We’d like to get filmmakers in Boston excited about doing stuff that they didn’t think they could do — like make movies with special effects in them, whatever the special effects are. We [RustMonkey] could handle that. It’s easy to do. I think that there’s this conceptual block for everybody here, like, oh we can’t do that, it’s not like we’re Hollywood. But we’ve got computers, we can do it! It’s here! It’s not even expensive! I have nothing against LA, but I think that when you get a bunch of people that set up the Hollywood system, you get a certain character of film that’s produced all the time. You can change that by going to different places. You can have a whole different flavor of movie. I think that we [Boston] could do more than we’re doing, just by believing that we could actually pull it off.

When we talk about doing special effects movies, though, we’re not necessarily talking about science fiction movies. There are movies like "The Hours," which was loaded with special effects, and you don’t even think about it. And that’s the kind of stuff we’d like to do. We do love science fiction movies, we want to make science fiction movies, but we also want to just make movies. And if you make a movie that has no special effects in it, that’s fine. So we don’t want to pigeonhole ourselves into these nerds.

SA: Your filmmaking style seems pretty influenced by science fiction, though.

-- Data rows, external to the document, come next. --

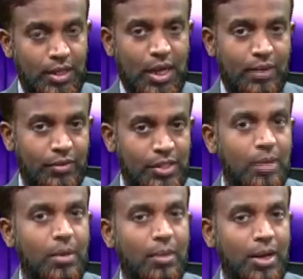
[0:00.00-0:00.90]
आप ऐसे
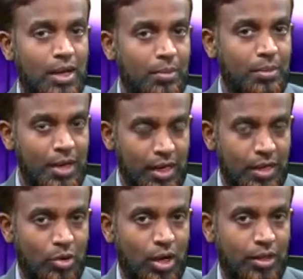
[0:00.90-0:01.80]
एक बार हमारे यहाँ पर भी आइए
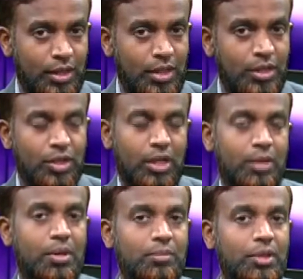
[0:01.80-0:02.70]
मुलाकात करिए शाला
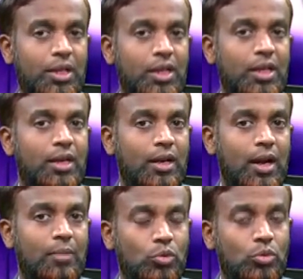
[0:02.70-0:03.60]
फिर हम देखेंगे अगर
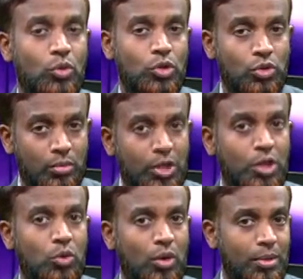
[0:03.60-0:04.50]
आपको कोई सुटेबिलिटी
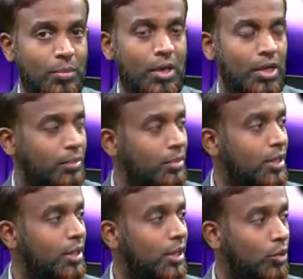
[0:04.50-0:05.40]
हो आपके पार्ट टाइम
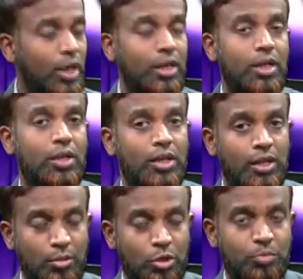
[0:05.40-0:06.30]
में ऑटो कैट के ट्रेनर
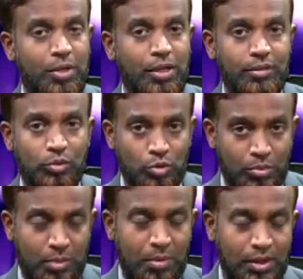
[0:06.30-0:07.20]
के प्रोस्पेक्टिव तो उस पर
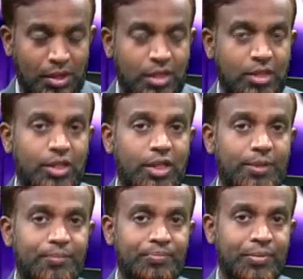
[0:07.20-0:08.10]
भी बात की जा सकती है
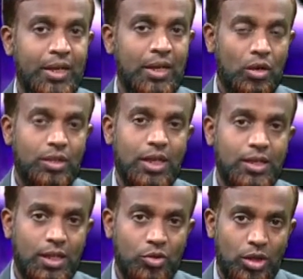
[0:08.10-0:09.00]
और साथ
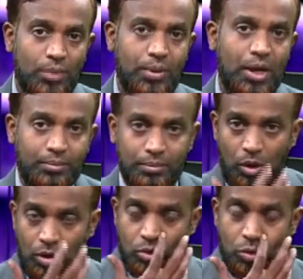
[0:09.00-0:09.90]
साथ जो है ना फिर आप
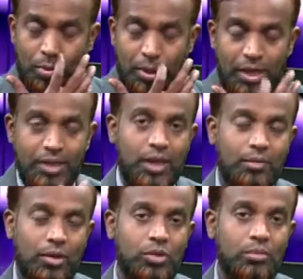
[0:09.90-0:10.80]
ऑल्सो हमारे एच
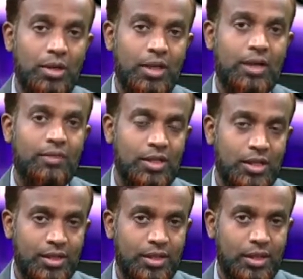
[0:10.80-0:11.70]
वालों से मिलकर एडवाइस ले
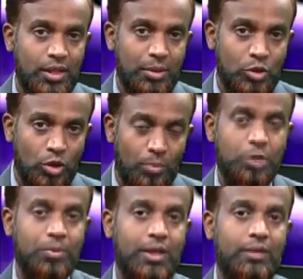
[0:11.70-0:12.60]
सकते हैं कि भाई जॉब
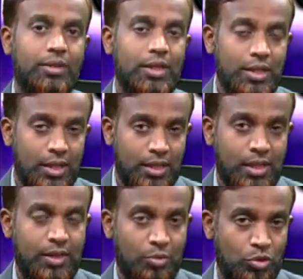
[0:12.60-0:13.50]
प्रोस्पेक्टिव किस तरह
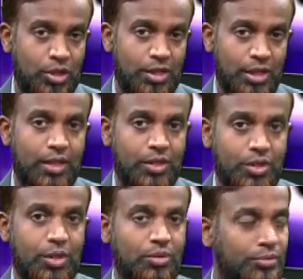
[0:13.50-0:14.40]
से अप्रोच किया जाए इंडस्ट्री
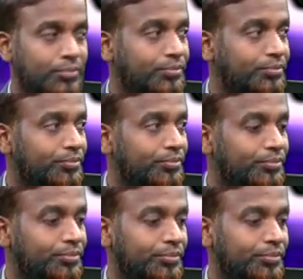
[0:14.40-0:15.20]
को जी बिल्कुल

Thron: I do think that science fiction is good fun. It’s cool, it makes great movies! The thing that you can really use the stuff for, though, is that you can tell wholly other stories about really serious things and get people to think about those things objectively. So, let’s say you take the polarized political climate right now, and talk about it objectively [in a film]. People think "Oh no, it’s just a science fiction movie! It’s just aliens! Oh, I love aliens!" and they come out of the movie actually thinking about things that they wouldn’t have given time to before. The more obvious you are, the less people are into it.

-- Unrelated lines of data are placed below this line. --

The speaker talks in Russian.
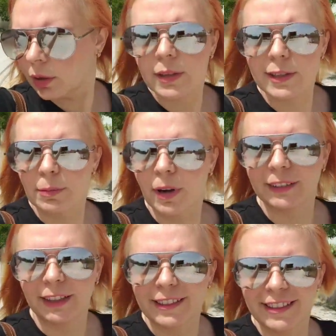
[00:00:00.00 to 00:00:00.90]
С ним
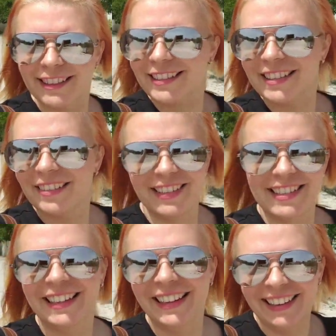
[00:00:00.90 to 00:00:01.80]
как-то интереснее,
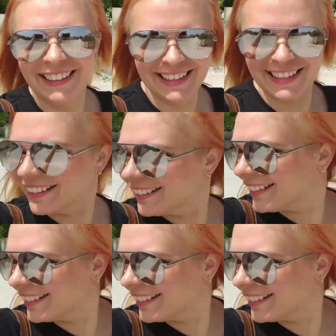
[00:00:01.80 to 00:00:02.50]
веселее назад.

We are designing a short film right now, which has, we hope, a more partisan view. There are special effects, gun fights, everything you would expect in a science fiction movie. But the set-up is meant to convey something richer than a Will Smith movie.

SFA: For the record, what exactly is a RustMonkey?

Thron: Well, MonkeyFuel was taken. The two funniest words we can think of are ‘monkey’ and ‘slacks’. And so we wanted to be called MonkeyFuel, we wanted to have just a picture of a banana [as a logo]. At three o’clock in the morning, it was the funniest thing we had ever heard. But it was taken by some game company that had set up and didn’t produce anything! We knew we wanted to keep monkey, so we thought about it… "MonkeySlacks," "MonkeyMonkey." There was a serious discussion about MonkeySlacks for a while. People always remember RustMonkey; it’s become its own thing. It generates its own publicity. I mean, people either think that we fix cars, or make movies.